Western Power Distribution (WPD) has pledged to ensure domestic customers can connect low carbon technologies when and where they want.
The connectability pledge is one of four key priorities outlined in the network operators Business Plan, which shows how it is planning to invest £6.7 billion over the next price period.
It comes as WPD releases new data showing the progress made connecting low carbon technologies such as heat pumps and electric vehicle (EV) chargers across its network.
To date, over 58,000 EV chargers have been installed with the East Midlands region leading the way on 22,876. The West Midlands has 19,042 EV chargers, the South West 10,163 and South Wales 6,335.
WPD is predicting an extra 1.5 million EVs will be added to its network by 2028, meaning it will have to cater to over 2 million EVs, supported by an estimated 1.1 million EV chargers by the end of the price period.
Currently, there are nearly 11,000 heat pumps on the DNO’s network, which is set to increase significantly between 2023 and 2028 with an additional 628,204 expected to be connected.

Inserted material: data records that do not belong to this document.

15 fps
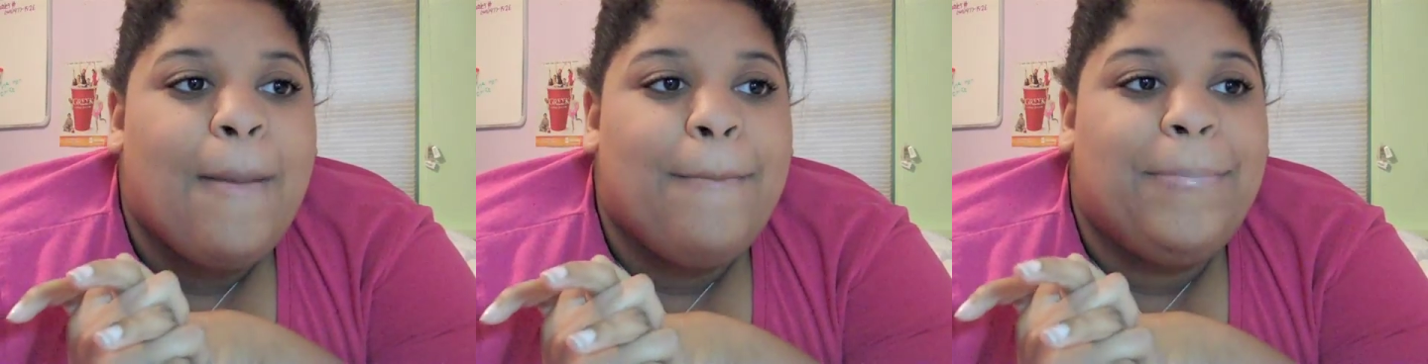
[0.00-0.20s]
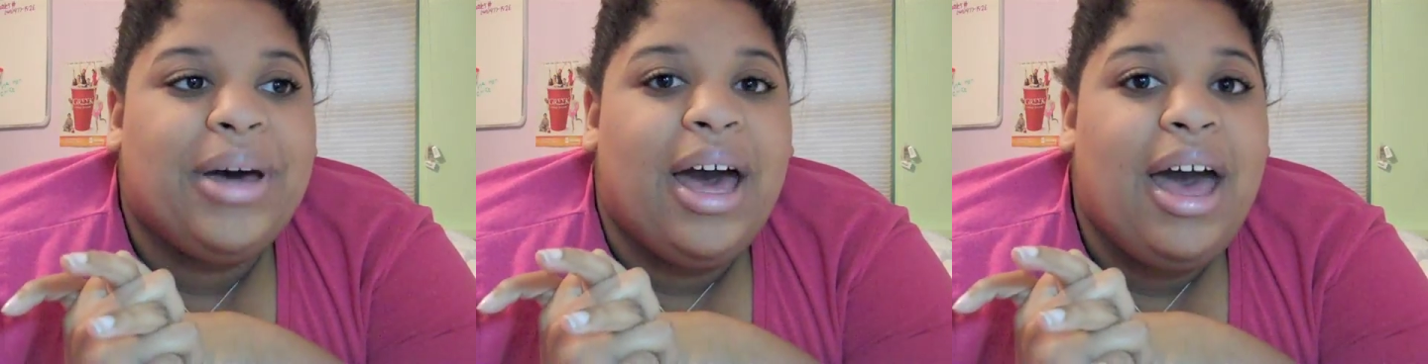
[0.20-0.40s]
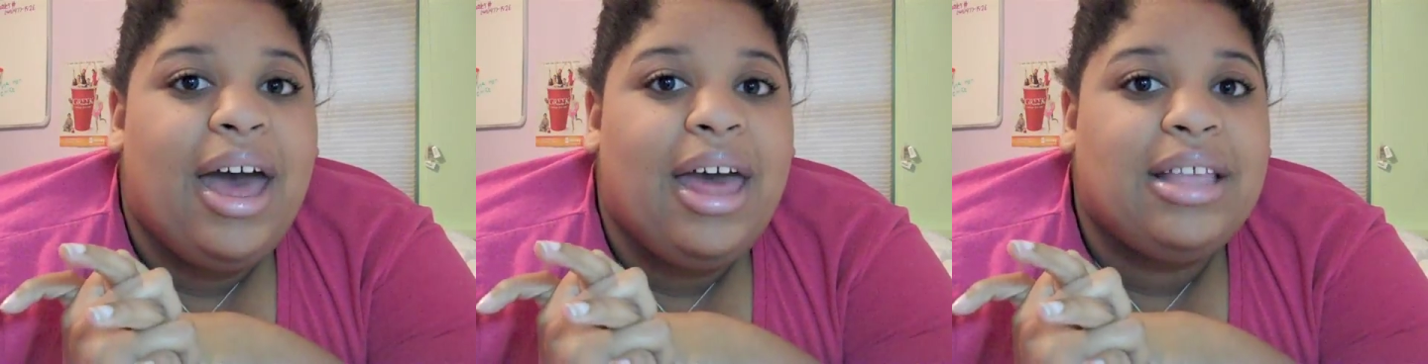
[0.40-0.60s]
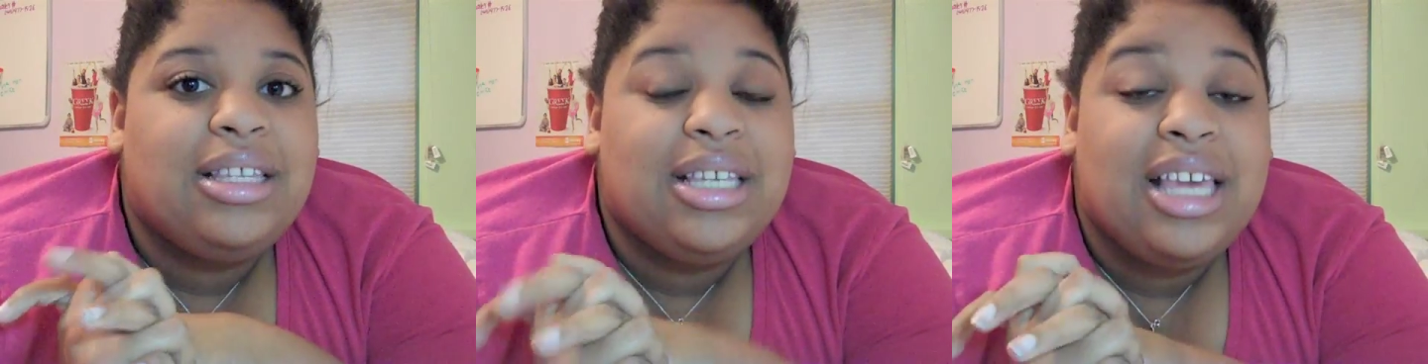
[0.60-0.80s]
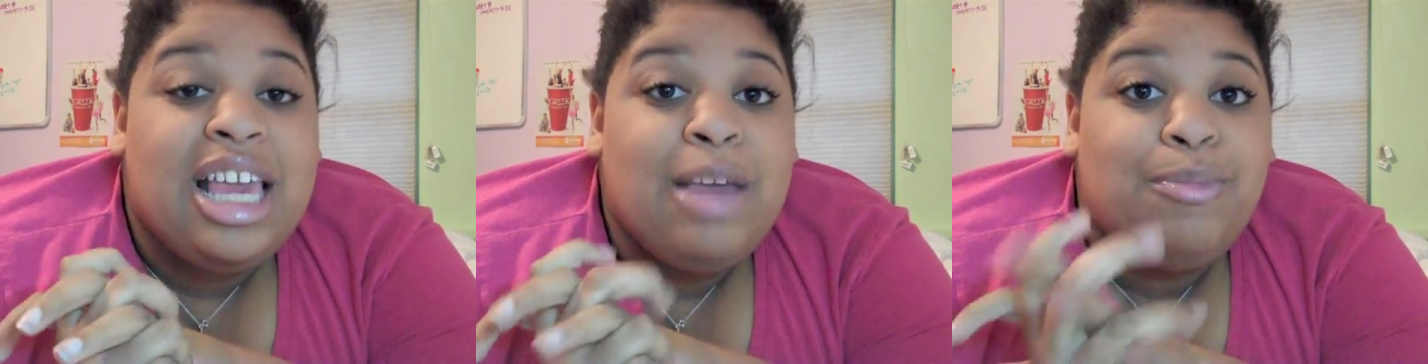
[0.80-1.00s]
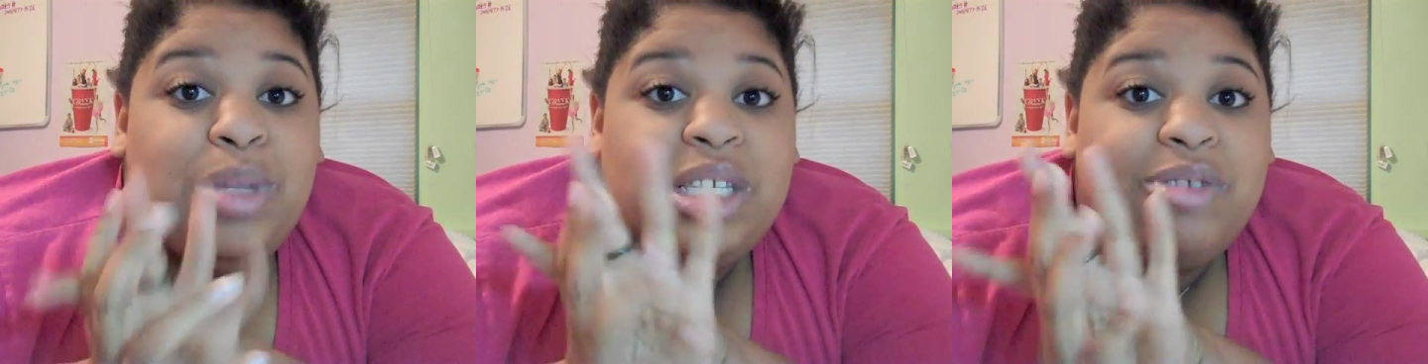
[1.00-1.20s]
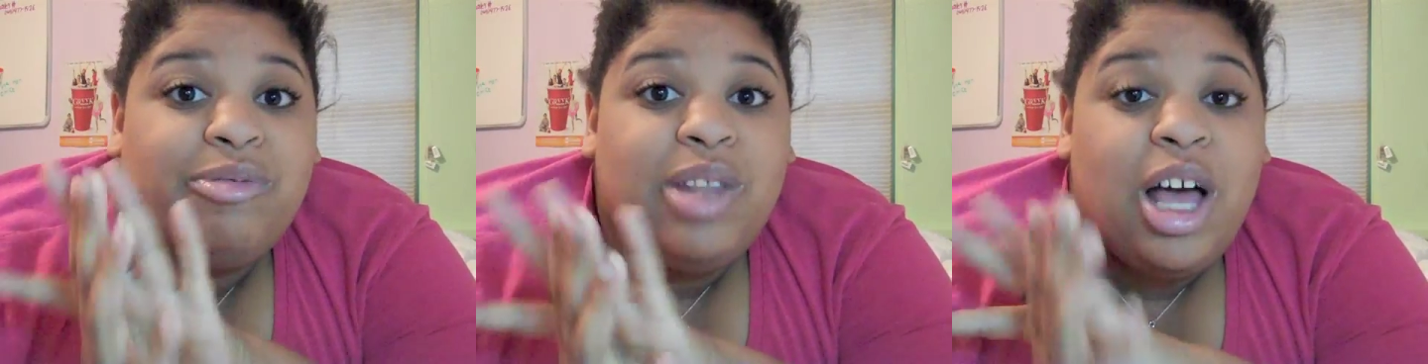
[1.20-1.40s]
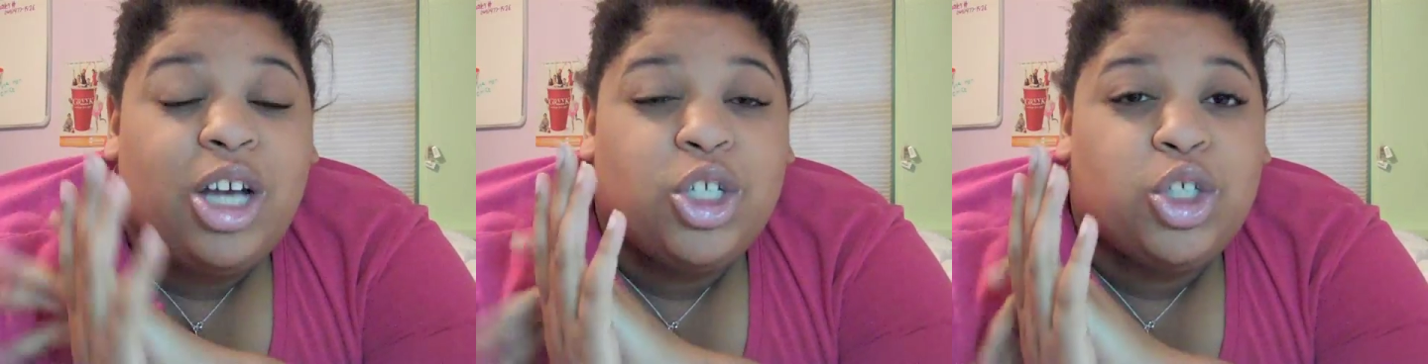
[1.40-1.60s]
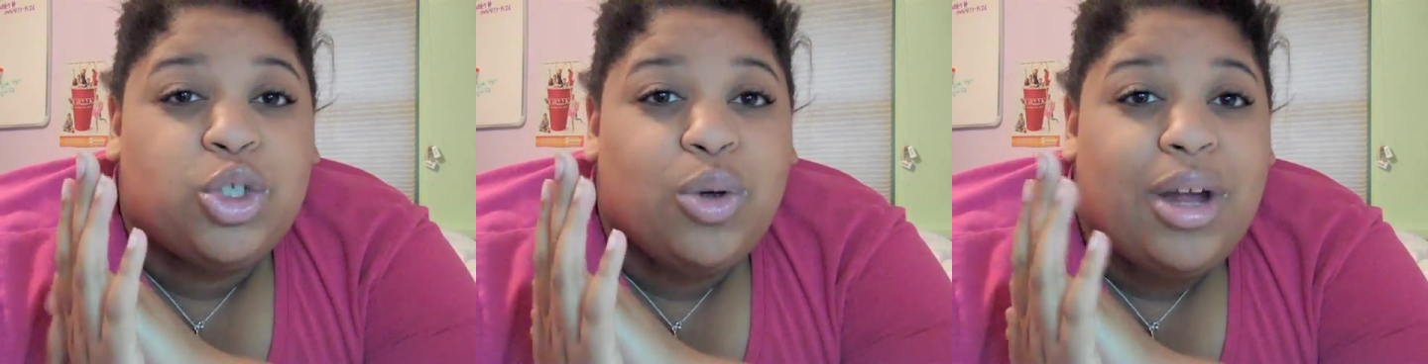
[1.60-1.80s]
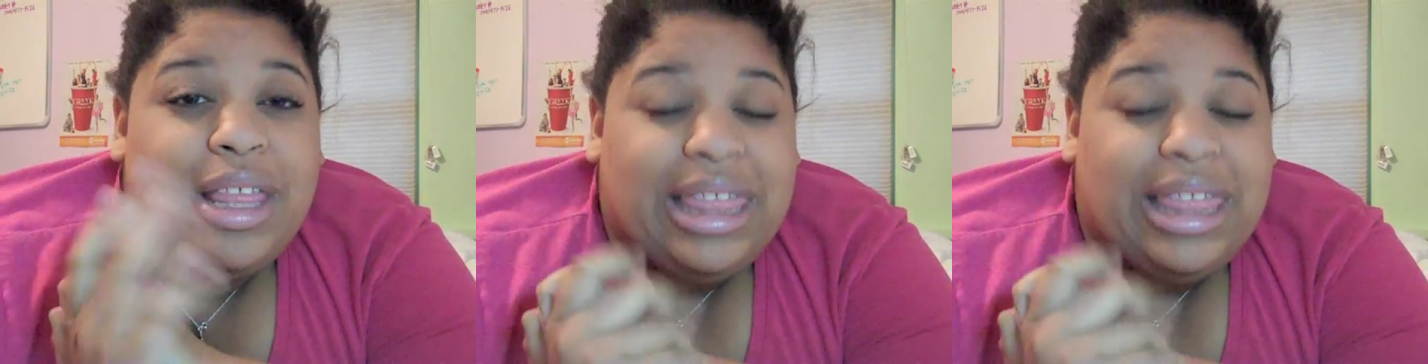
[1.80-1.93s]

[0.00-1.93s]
But to keep this vlog short,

The launch of the Boiler Upgrade Scheme earlier this year has provided a boost to heat pump installation rates, as the technology is increasingly looked to to help decarbonise domestic heating and – in light of the high gas prices – save consumers money.
Additionally, there is 5.6GW of renewable generation installed on WPD’s network.
To ease the uptake of low carbon technologies, the DNO is looking to innovation and digitalisation to meet demand. For example, its latest EV innovation project Take Charge is increasing capacity at motorway service stations to allow them to support up to 80 rapid chargers.
In 2021, it also introduced a new streamlined system for processing and completing domestic technology connections. This allows the majority of connection requests to be approved on the same or next day.
“The current price control period has seen over seven years of innovating and scaling up of technologies to support the transition to low carbon technologies,” said Paul Jewell, WPD’s system development manager.
“At the same time, we have seen a learning curve for consumers as they have bought into the new ways of driving and heating their homes. Over the next price control period we are planning for a rapid increase in demand for EVs and heat pumps and we are planning to make their installation quicker and easier. It is vital that we are building a network and putting in the supporting customer service operations that will help smooth the switchover to LCTs.”